▸ **TASK PROMPT**: Repeat exactly what runs from the line containing "[00:01:02.67 to 00:01:03.57]" through the last line of the material below. Do not copy the pictures.

----

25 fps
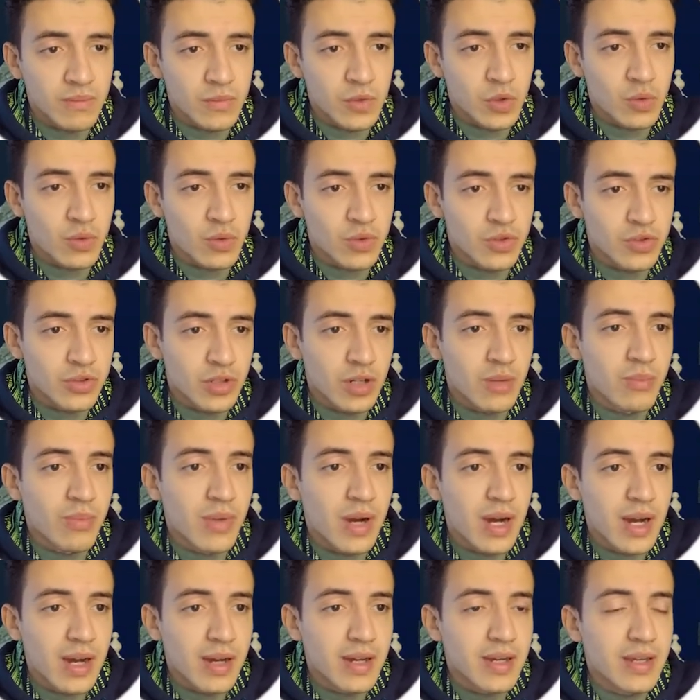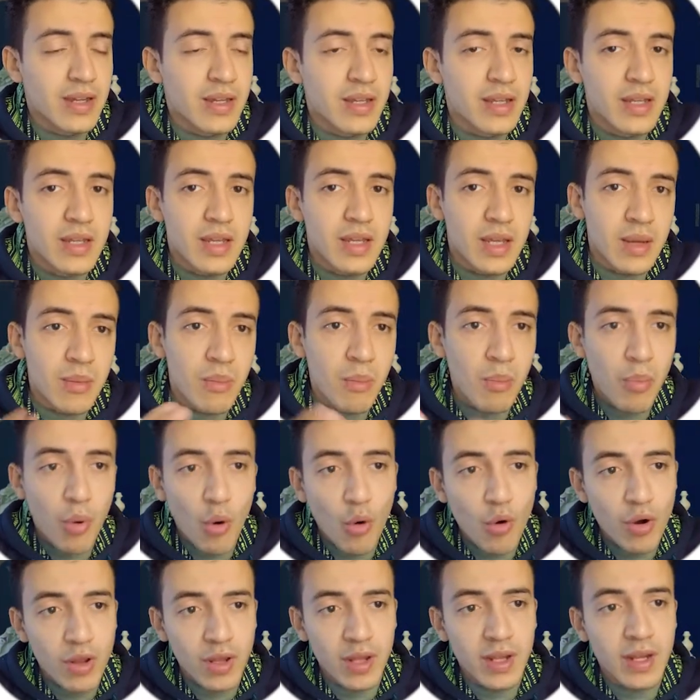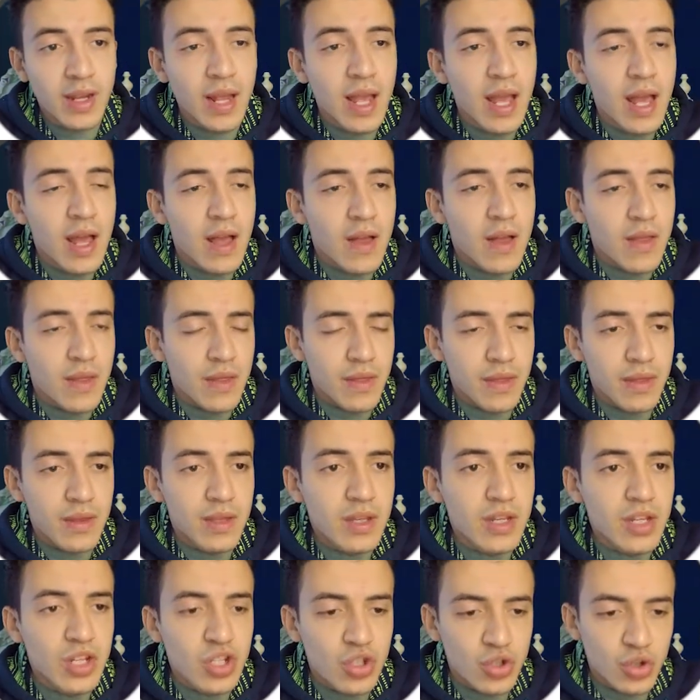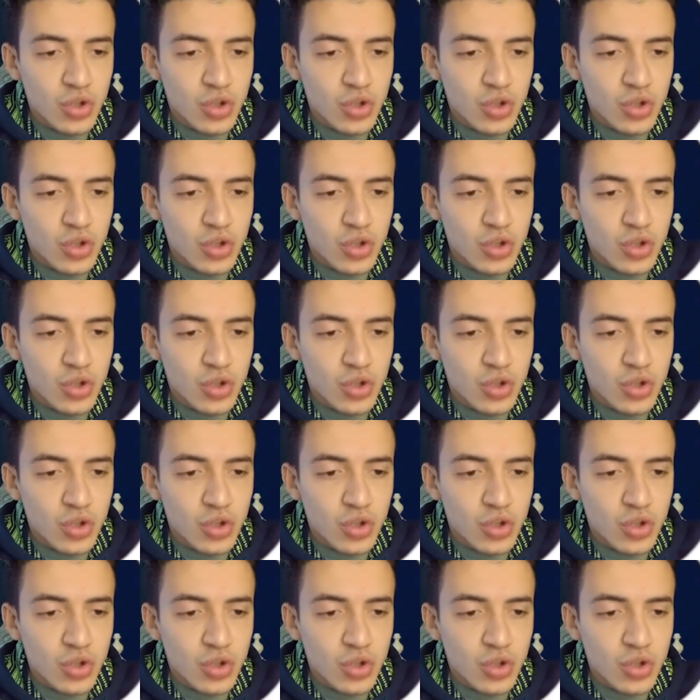you will start by importing the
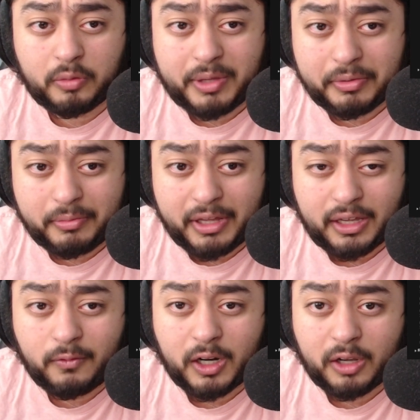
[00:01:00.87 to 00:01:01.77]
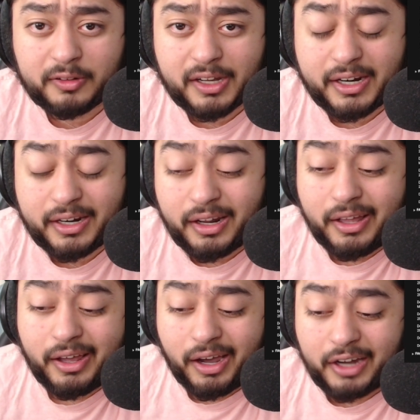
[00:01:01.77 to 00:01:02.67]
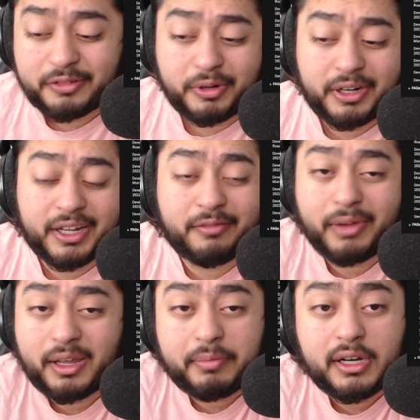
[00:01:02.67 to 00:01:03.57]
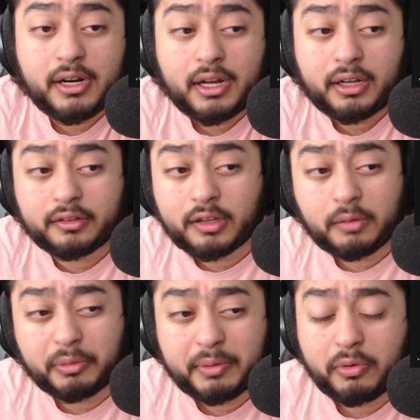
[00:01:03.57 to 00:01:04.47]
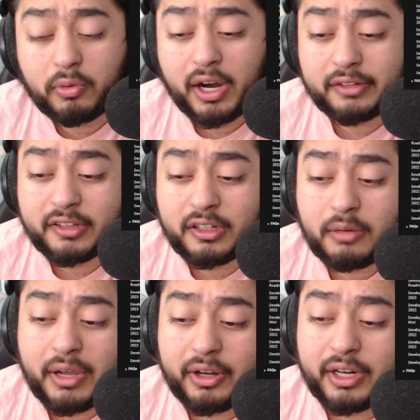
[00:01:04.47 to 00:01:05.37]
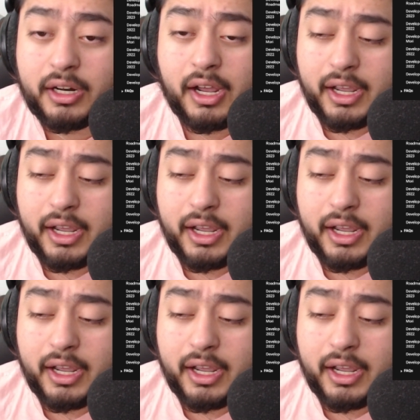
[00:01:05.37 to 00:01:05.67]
people making videos on it. I just wanted to give my opinion on it because a couple people were asking about it.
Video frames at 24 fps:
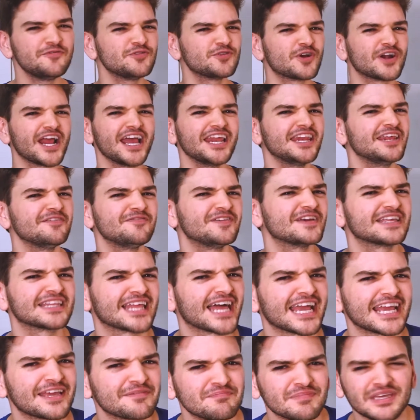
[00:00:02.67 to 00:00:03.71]
If you're anything
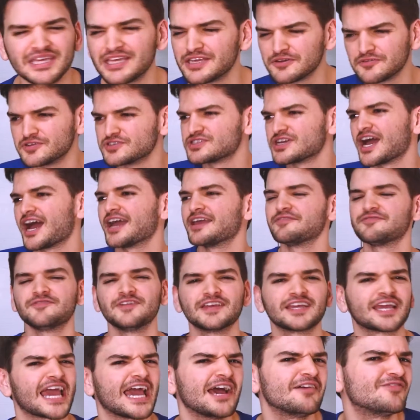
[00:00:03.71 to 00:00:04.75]
like me, which I
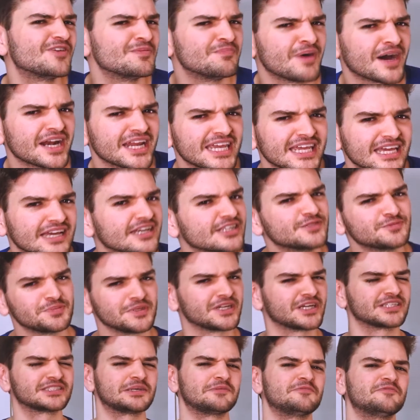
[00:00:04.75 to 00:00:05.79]
think everybody is
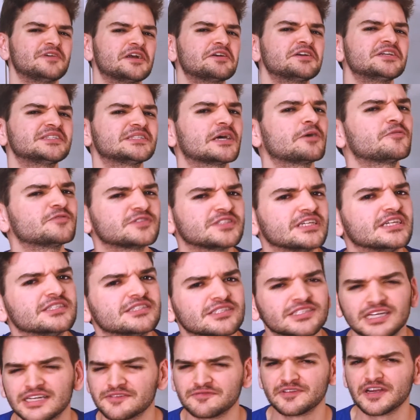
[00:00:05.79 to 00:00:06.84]
because I'm very
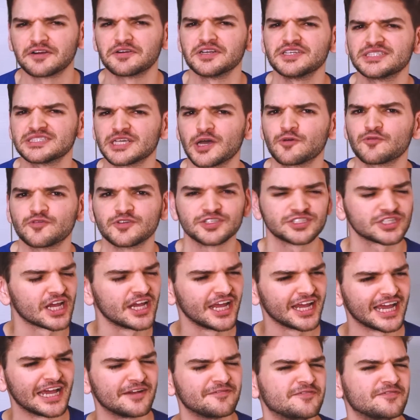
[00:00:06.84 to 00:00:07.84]
self-centered and very selfish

----

▸ **WRITTEN ANSWER**:
[00:01:02.67 to 00:01:03.57]
[00:01:03.57 to 00:01:04.47]
[00:01:04.47 to 00:01:05.37]
[00:01:05.37 to 00:01:05.67]
people making videos on it. I just wanted to give my opinion on it because a couple people were asking about it.
Video frames at 24 fps:
[00:00:02.67 to 00:00:03.71]
If you're anything
[00:00:03.71 to 00:00:04.75]
like me, which I
[00:00:04.75 to 00:00:05.79]
think everybody is
[00:00:05.79 to 00:00:06.84]
because I'm very
[00:00:06.84 to 00:00:07.84]
self-centered and very selfish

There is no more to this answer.